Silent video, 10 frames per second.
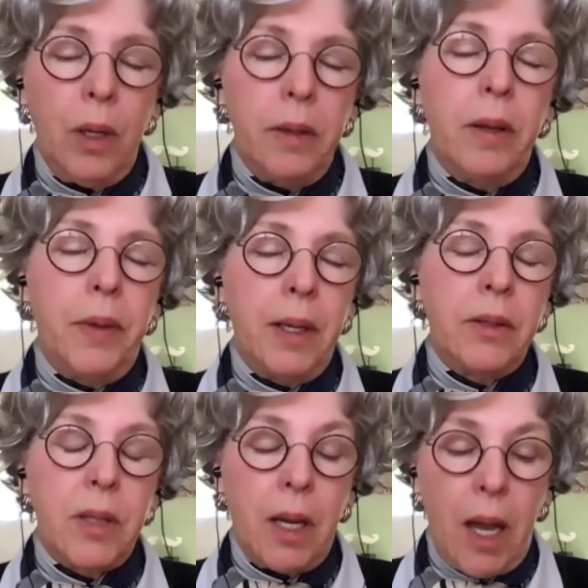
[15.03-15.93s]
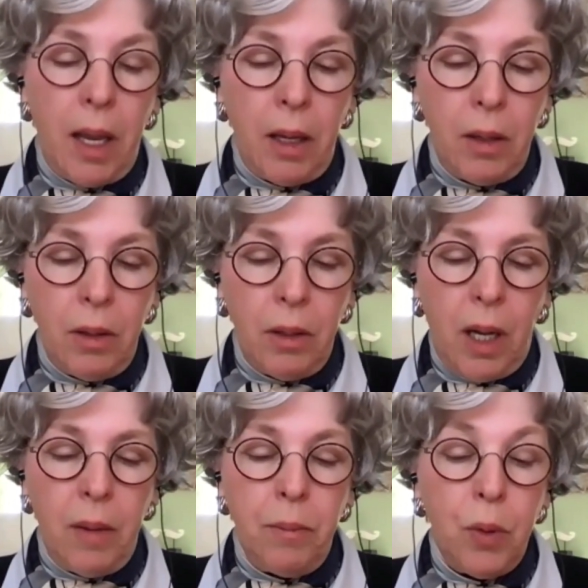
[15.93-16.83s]
of the things that I
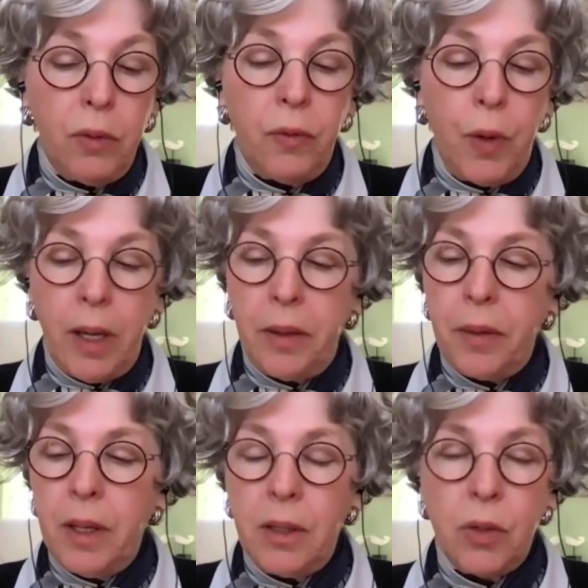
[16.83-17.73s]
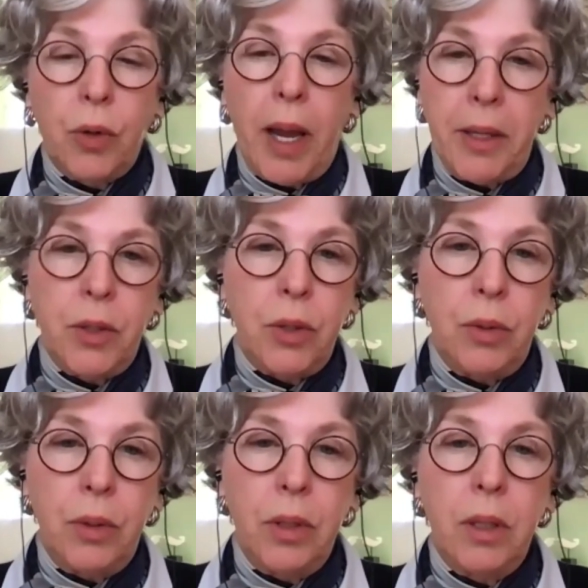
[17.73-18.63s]
move with is
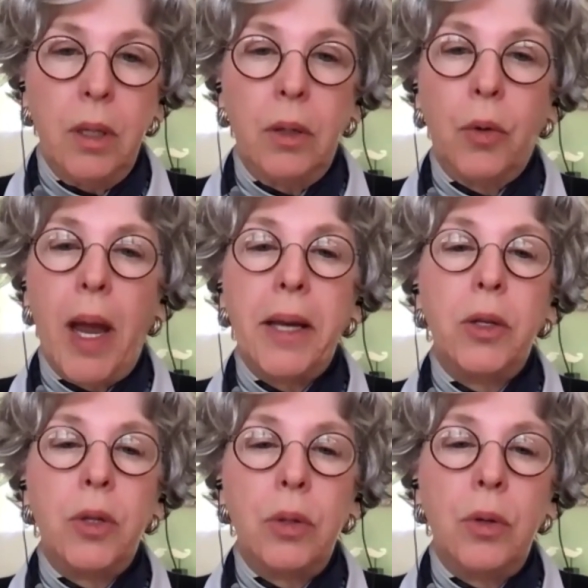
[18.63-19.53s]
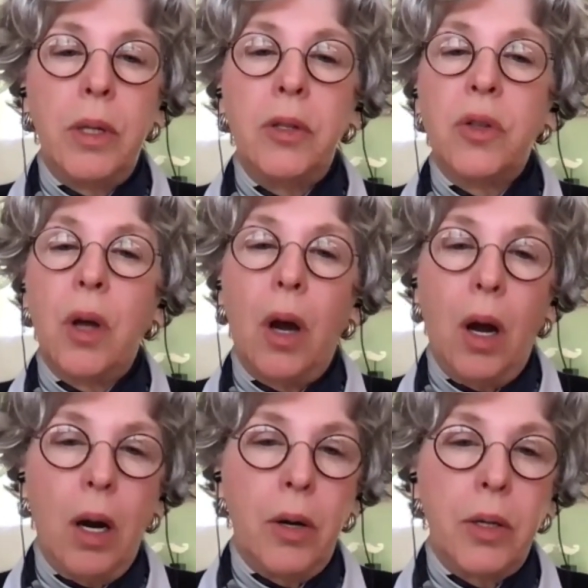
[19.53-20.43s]
gratitude. Gratitude is the
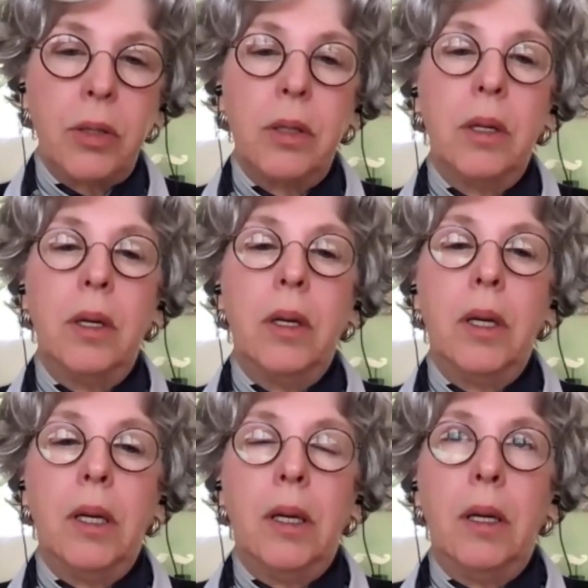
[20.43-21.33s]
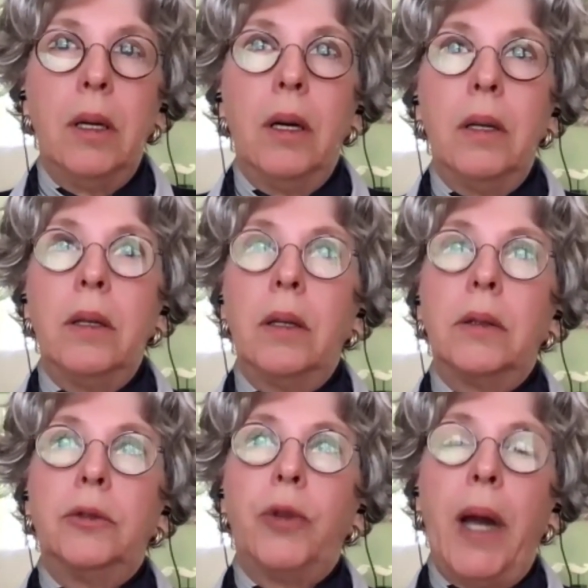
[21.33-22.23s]
heart.
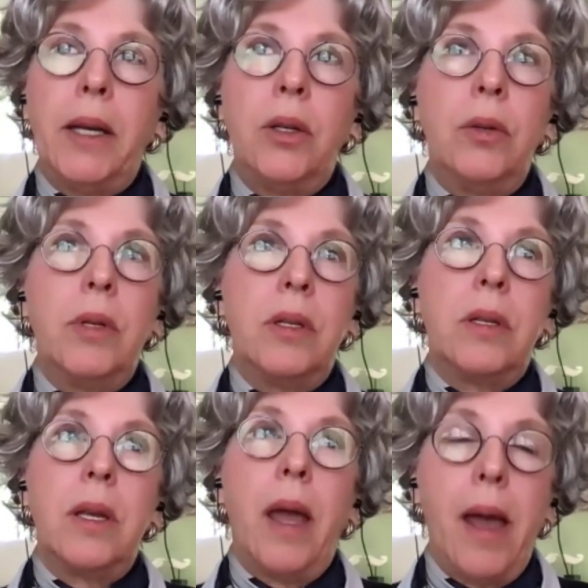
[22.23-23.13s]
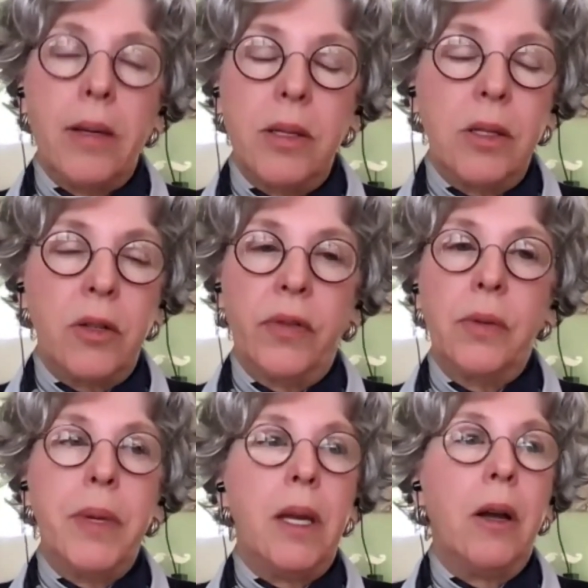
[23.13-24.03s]
Gratitude is the essence for
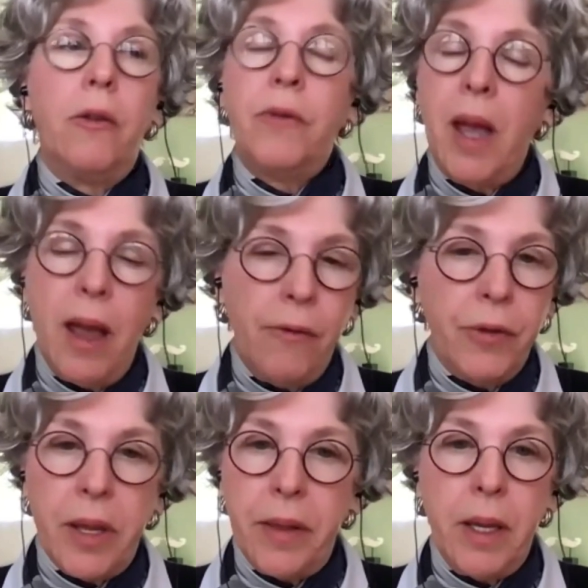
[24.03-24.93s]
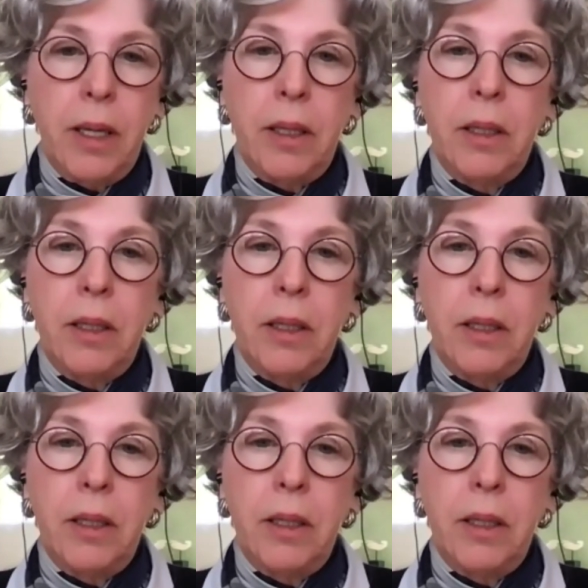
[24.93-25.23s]
me of everything.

*How to complete this task*
Return the records above verbatim, images excluded.

*Answer space*
Silent video, 10 frames per second.
[15.03-15.93s]
[15.93-16.83s]
of the things that I
[16.83-17.73s]
[17.73-18.63s]
move with is
[18.63-19.53s]
[19.53-20.43s]
gratitude. Gratitude is the
[20.43-21.33s]
[21.33-22.23s]
heart.
[22.23-23.13s]
[23.13-24.03s]
Gratitude is the essence for
[24.03-24.93s]
[24.93-25.23s]
me of everything.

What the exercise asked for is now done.